GOAL OF THE EXERCISE: Report back each line of the records that contains the string "Video".

INPUT FOR THIS TASK:
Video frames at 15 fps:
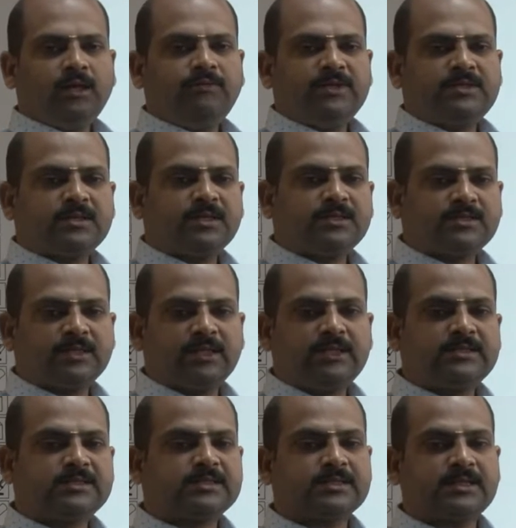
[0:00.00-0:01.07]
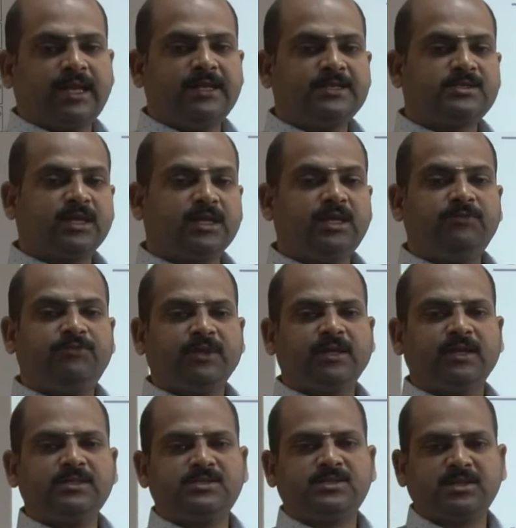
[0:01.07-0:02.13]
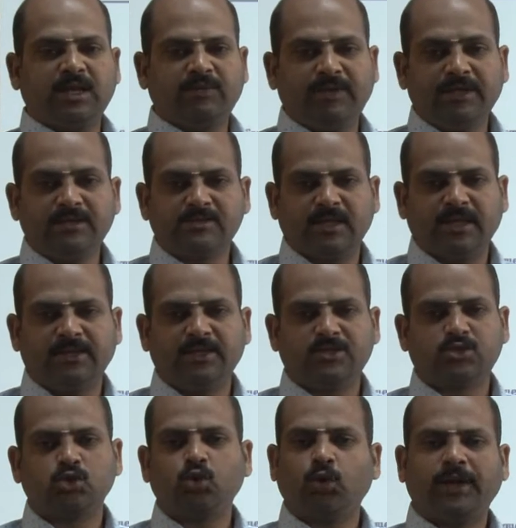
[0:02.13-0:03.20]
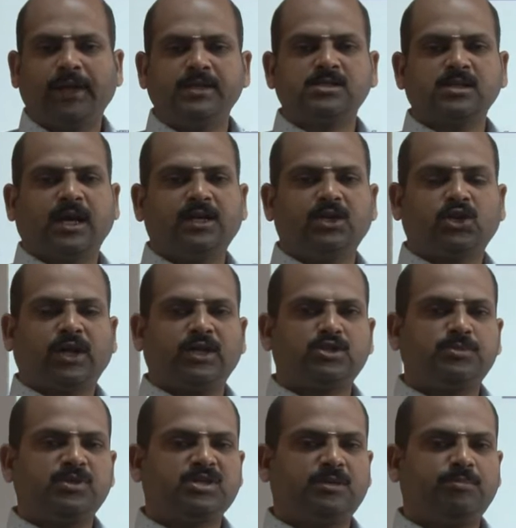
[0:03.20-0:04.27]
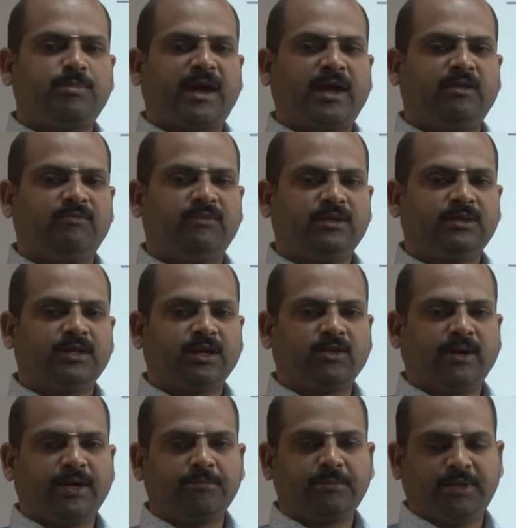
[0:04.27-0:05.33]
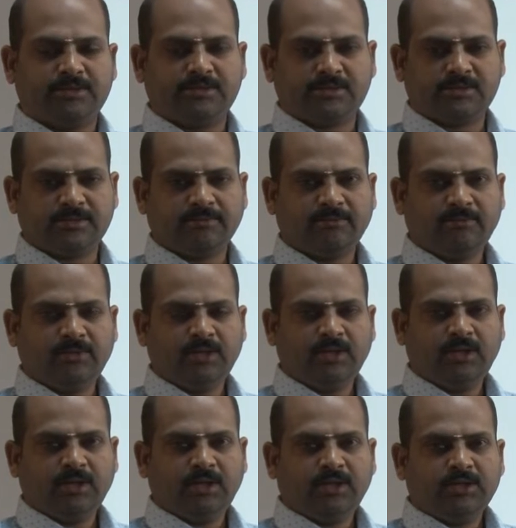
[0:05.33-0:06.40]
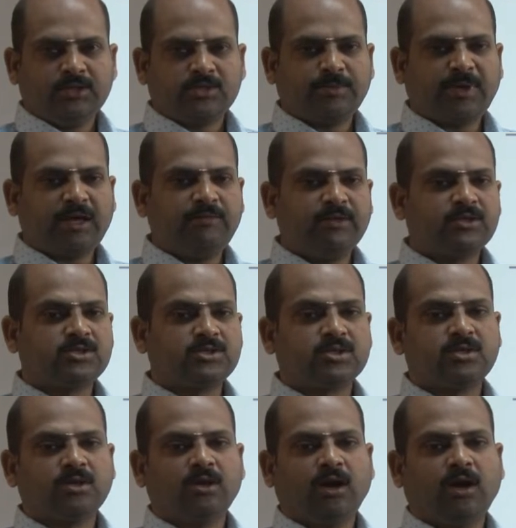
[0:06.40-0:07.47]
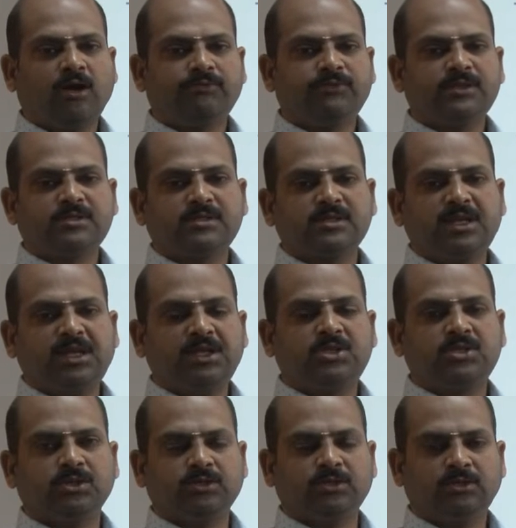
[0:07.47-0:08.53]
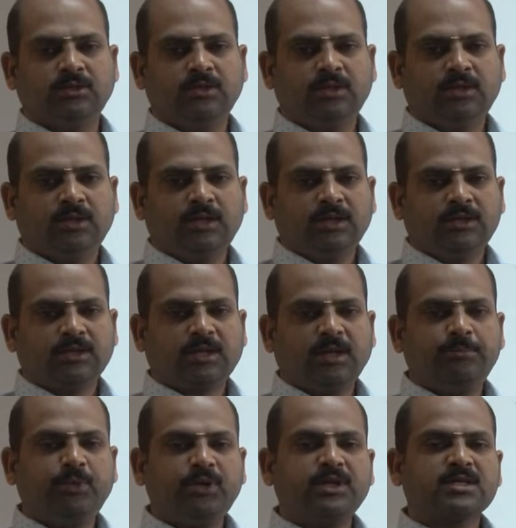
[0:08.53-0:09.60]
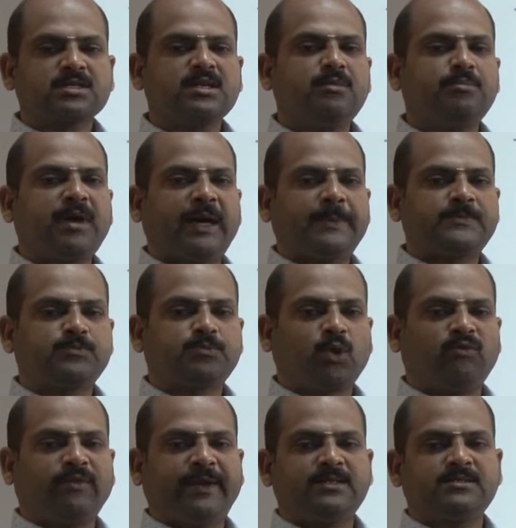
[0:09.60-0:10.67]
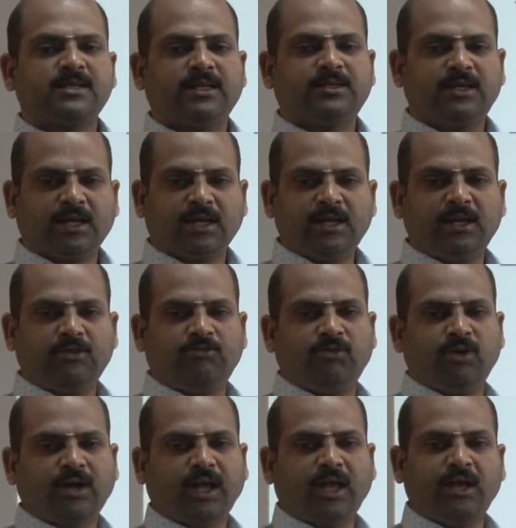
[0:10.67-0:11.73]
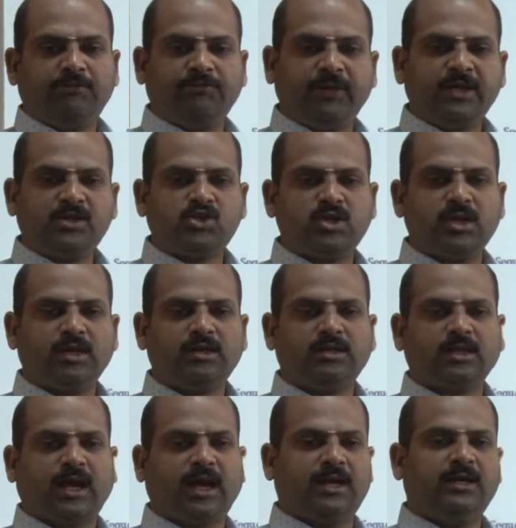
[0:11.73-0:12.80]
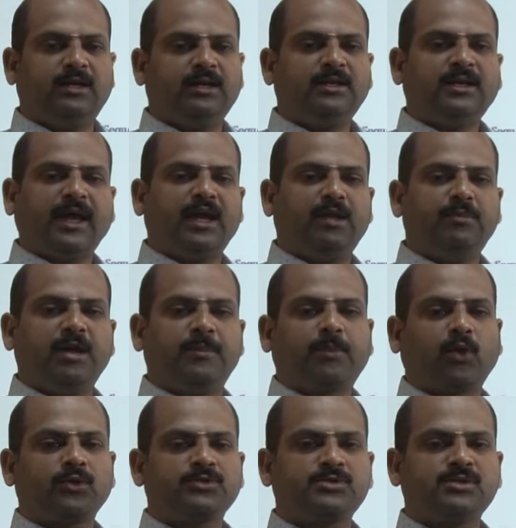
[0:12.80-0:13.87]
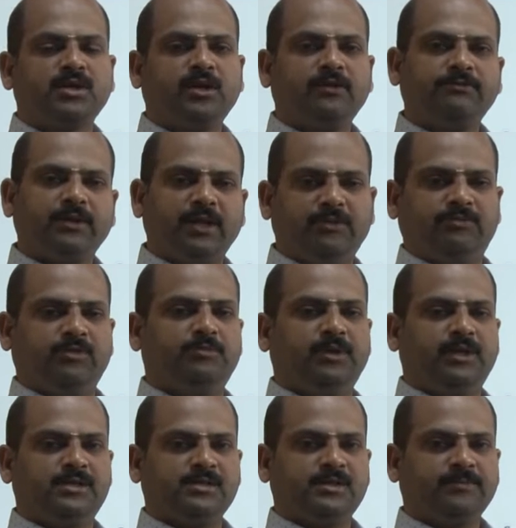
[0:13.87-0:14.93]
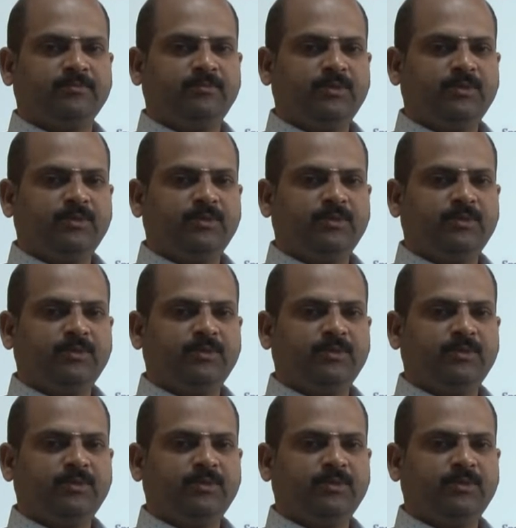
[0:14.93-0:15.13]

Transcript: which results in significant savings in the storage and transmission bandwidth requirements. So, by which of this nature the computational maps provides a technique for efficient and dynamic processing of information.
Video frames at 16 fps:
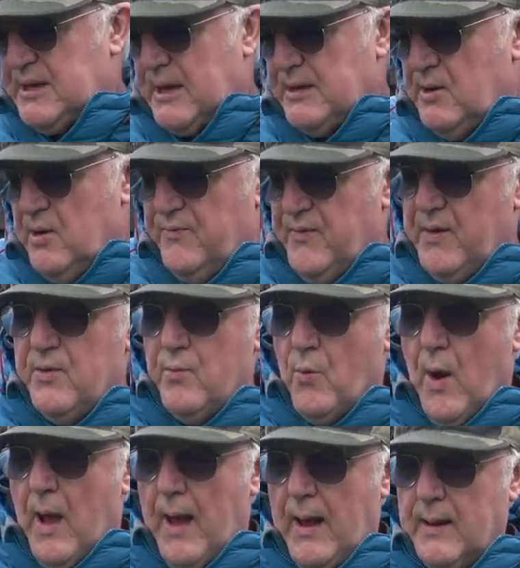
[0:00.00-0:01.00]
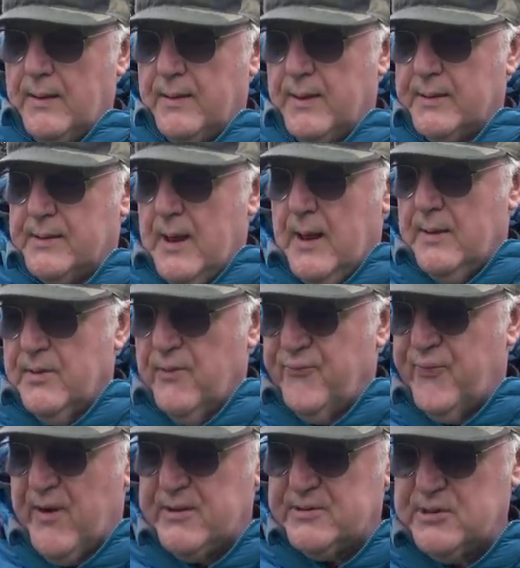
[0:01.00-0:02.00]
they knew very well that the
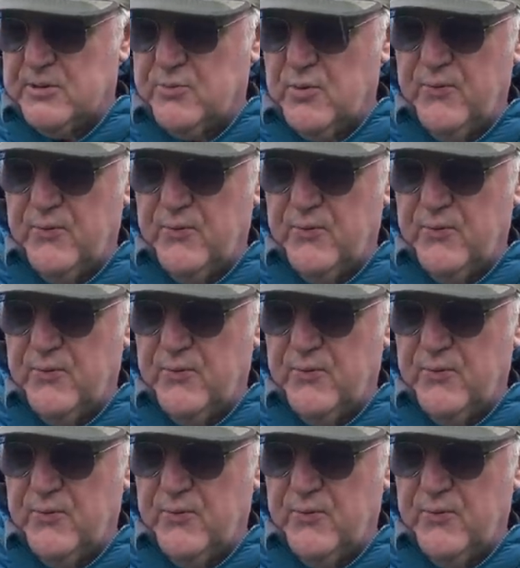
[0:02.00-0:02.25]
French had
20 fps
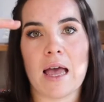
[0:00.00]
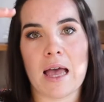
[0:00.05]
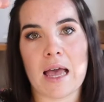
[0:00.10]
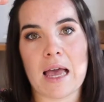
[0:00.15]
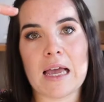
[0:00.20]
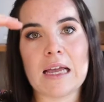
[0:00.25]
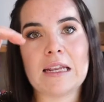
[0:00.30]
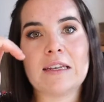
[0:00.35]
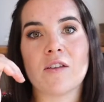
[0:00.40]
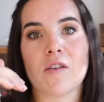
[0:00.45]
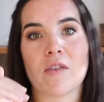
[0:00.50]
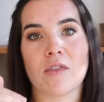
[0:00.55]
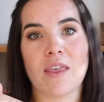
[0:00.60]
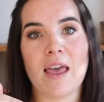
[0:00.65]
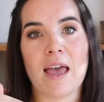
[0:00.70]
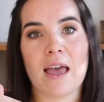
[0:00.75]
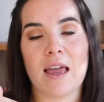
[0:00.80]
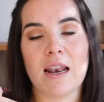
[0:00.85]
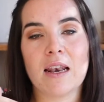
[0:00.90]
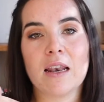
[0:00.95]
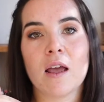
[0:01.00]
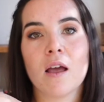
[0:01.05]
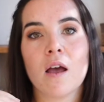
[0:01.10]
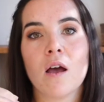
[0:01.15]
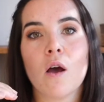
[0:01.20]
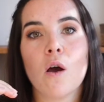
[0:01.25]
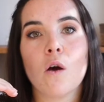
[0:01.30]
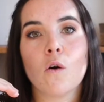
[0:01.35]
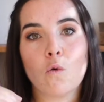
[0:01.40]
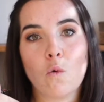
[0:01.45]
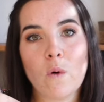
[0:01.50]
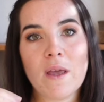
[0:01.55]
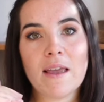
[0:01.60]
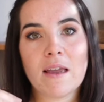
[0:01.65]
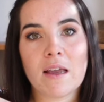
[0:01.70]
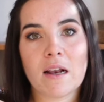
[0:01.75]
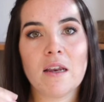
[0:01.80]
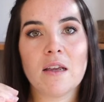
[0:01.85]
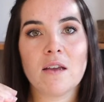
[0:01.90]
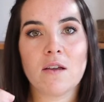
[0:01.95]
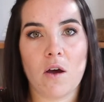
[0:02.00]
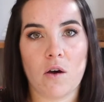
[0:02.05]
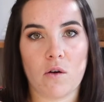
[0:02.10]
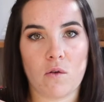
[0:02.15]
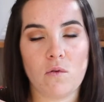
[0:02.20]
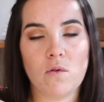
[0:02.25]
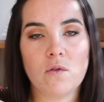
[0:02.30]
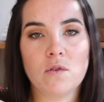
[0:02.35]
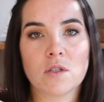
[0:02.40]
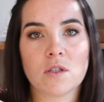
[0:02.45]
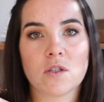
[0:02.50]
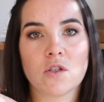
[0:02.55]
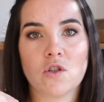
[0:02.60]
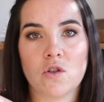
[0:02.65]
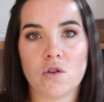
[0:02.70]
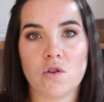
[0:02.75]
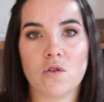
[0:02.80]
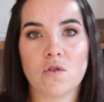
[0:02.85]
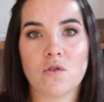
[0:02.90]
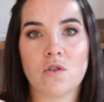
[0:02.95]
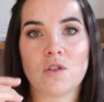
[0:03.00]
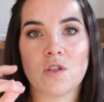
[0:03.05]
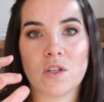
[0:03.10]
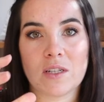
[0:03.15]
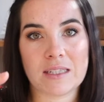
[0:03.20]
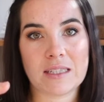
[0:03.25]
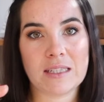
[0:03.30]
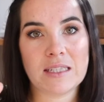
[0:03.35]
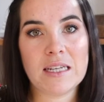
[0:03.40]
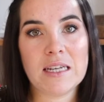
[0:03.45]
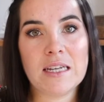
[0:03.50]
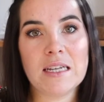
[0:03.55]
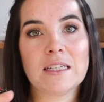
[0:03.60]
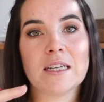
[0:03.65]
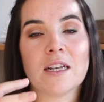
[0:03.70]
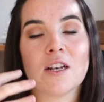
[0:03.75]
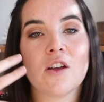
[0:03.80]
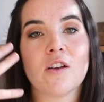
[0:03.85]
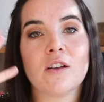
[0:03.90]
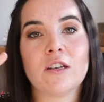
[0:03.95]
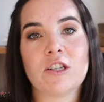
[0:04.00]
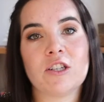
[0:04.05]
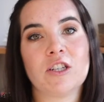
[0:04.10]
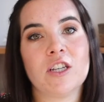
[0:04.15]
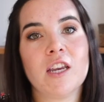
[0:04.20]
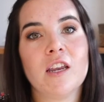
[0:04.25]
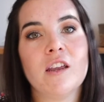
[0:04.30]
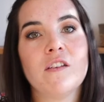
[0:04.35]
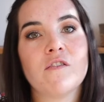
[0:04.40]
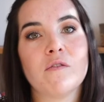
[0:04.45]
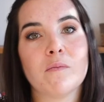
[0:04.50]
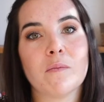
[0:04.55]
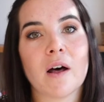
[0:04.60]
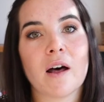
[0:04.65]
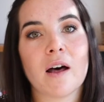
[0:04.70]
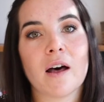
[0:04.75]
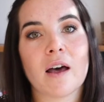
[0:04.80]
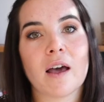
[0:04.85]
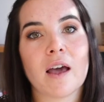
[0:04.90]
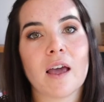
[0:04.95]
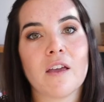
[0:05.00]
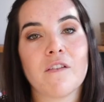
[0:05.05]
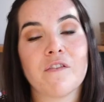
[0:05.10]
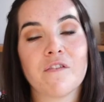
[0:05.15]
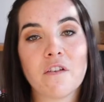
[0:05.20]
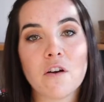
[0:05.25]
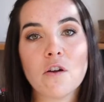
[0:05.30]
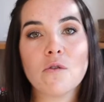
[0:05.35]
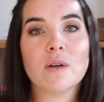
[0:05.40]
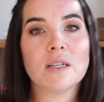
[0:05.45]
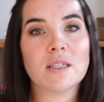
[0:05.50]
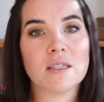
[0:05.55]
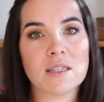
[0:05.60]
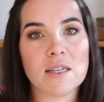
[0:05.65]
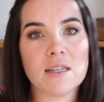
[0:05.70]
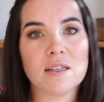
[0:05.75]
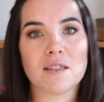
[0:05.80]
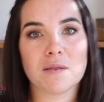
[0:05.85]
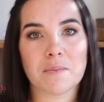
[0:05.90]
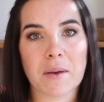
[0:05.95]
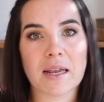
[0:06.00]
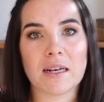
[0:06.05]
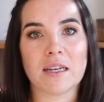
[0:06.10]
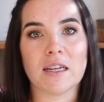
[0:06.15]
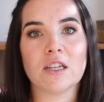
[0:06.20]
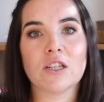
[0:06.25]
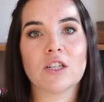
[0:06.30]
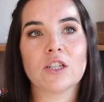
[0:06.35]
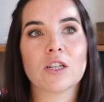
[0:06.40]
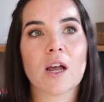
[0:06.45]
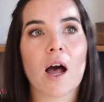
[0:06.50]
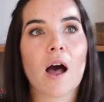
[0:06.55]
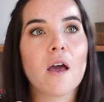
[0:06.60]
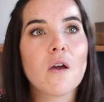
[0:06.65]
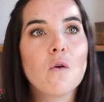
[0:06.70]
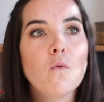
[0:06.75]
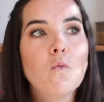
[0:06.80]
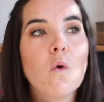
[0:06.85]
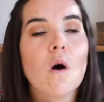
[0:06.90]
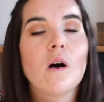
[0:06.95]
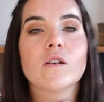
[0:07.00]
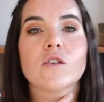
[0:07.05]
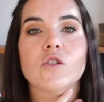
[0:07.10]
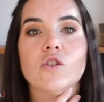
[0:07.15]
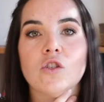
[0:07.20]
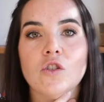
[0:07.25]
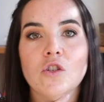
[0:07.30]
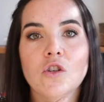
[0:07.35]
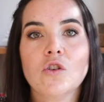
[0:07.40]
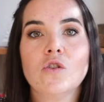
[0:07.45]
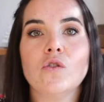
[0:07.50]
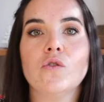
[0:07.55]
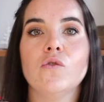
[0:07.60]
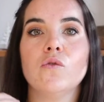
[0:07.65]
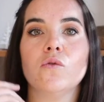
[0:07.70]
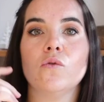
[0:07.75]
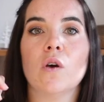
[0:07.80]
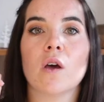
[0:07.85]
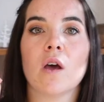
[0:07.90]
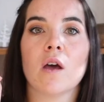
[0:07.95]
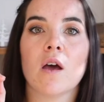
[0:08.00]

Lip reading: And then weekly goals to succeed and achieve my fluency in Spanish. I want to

RESPONSE:
Video frames at 15 fps:
Video frames at 16 fps:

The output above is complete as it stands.